─── Record excerpts

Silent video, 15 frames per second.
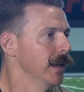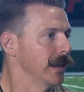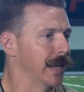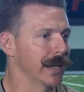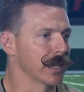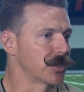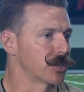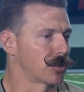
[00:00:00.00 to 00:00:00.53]

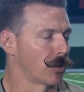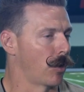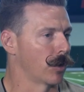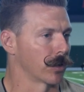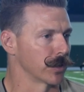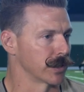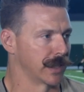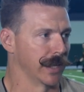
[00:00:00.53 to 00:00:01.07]
Getting
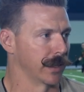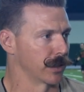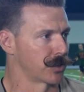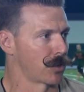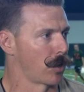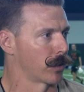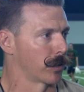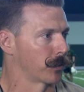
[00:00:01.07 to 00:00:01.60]
stronger is getting
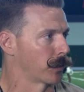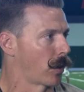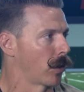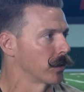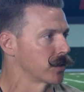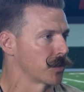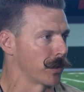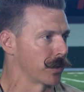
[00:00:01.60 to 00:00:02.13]
stronger,
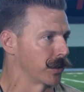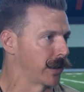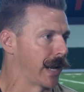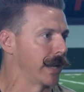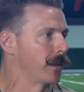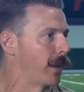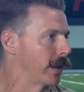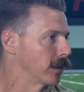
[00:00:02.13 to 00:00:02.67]
regardless of whether you're
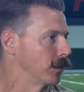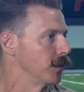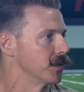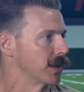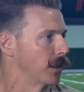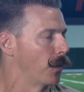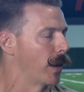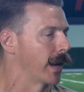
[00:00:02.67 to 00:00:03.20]
gaining weight or
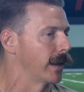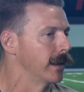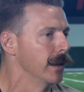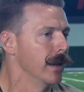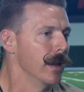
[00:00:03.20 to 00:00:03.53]
losing weight.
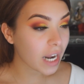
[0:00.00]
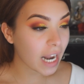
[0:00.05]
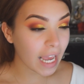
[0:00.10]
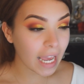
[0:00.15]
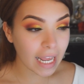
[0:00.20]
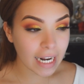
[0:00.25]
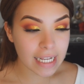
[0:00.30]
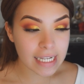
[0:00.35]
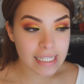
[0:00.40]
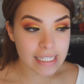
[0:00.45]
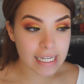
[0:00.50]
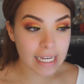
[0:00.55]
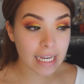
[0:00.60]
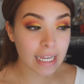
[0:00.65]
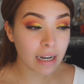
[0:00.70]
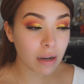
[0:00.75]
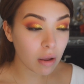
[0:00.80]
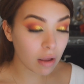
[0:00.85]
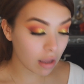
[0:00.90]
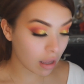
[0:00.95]
what I had
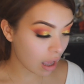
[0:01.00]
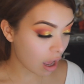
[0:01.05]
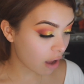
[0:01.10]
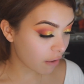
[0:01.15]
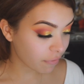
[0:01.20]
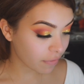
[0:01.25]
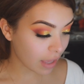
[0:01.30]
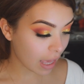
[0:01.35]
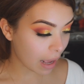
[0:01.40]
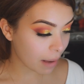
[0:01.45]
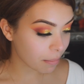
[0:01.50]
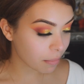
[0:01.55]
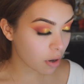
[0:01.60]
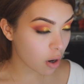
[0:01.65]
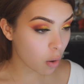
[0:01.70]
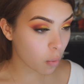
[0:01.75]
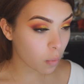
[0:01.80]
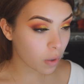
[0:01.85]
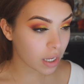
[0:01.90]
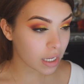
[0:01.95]
did off
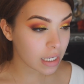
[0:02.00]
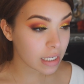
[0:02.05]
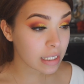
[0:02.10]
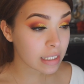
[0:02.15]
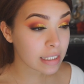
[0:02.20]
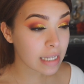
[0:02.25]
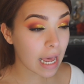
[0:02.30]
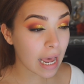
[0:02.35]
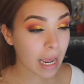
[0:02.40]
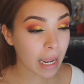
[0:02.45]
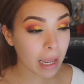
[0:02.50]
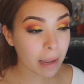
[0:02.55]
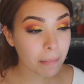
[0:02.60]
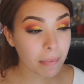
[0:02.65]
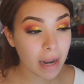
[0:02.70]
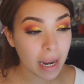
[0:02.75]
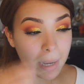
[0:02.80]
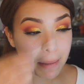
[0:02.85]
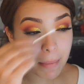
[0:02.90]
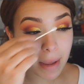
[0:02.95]
camera was I
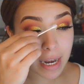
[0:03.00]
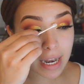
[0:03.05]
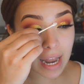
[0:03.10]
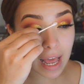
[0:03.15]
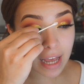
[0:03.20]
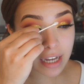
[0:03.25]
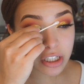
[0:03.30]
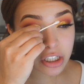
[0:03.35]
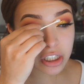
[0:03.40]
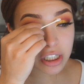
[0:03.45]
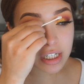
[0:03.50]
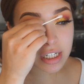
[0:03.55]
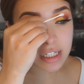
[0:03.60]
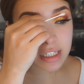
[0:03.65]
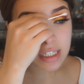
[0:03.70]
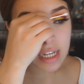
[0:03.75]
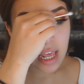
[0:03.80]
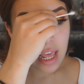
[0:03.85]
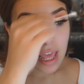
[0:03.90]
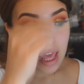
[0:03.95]
applied my
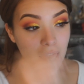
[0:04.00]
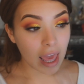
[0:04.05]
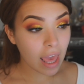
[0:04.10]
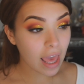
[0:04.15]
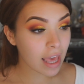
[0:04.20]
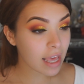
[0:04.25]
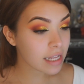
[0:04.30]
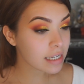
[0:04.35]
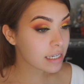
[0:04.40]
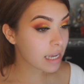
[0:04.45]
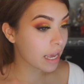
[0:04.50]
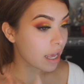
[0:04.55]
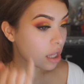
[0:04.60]
lashes, and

──────

• **What is being asked**
When an image appears in the data, skip it and output the rest exactly.

• **Answer to the problem**
Silent video, 15 frames per second.
[00:00:00.00 to 00:00:00.53]

[00:00:00.53 to 00:00:01.07]
Getting
[00:00:01.07 to 00:00:01.60]
stronger is getting
[00:00:01.60 to 00:00:02.13]
stronger,
[00:00:02.13 to 00:00:02.67]
regardless of whether you're
[00:00:02.67 to 00:00:03.20]
gaining weight or
[00:00:03.20 to 00:00:03.53]
losing weight.
[0:00.00]
[0:00.05]
[0:00.10]
[0:00.15]
[0:00.20]
[0:00.25]
[0:00.30]
[0:00.35]
[0:00.40]
[0:00.45]
[0:00.50]
[0:00.55]
[0:00.60]
[0:00.65]
[0:00.70]
[0:00.75]
[0:00.80]
[0:00.85]
[0:00.90]
[0:00.95]
what I had
[0:01.00]
[0:01.05]
[0:01.10]
[0:01.15]
[0:01.20]
[0:01.25]
[0:01.30]
[0:01.35]
[0:01.40]
[0:01.45]
[0:01.50]
[0:01.55]
[0:01.60]
[0:01.65]
[0:01.70]
[0:01.75]
[0:01.80]
[0:01.85]
[0:01.90]
[0:01.95]
did off
[0:02.00]
[0:02.05]
[0:02.10]
[0:02.15]
[0:02.20]
[0:02.25]
[0:02.30]
[0:02.35]
[0:02.40]
[0:02.45]
[0:02.50]
[0:02.55]
[0:02.60]
[0:02.65]
[0:02.70]
[0:02.75]
[0:02.80]
[0:02.85]
[0:02.90]
[0:02.95]
camera was I
[0:03.00]
[0:03.05]
[0:03.10]
[0:03.15]
[0:03.20]
[0:03.25]
[0:03.30]
[0:03.35]
[0:03.40]
[0:03.45]
[0:03.50]
[0:03.55]
[0:03.60]
[0:03.65]
[0:03.70]
[0:03.75]
[0:03.80]
[0:03.85]
[0:03.90]
[0:03.95]
applied my
[0:04.00]
[0:04.05]
[0:04.10]
[0:04.15]
[0:04.20]
[0:04.25]
[0:04.30]
[0:04.35]
[0:04.40]
[0:04.45]
[0:04.50]
[0:04.55]
[0:04.60]
lashes, and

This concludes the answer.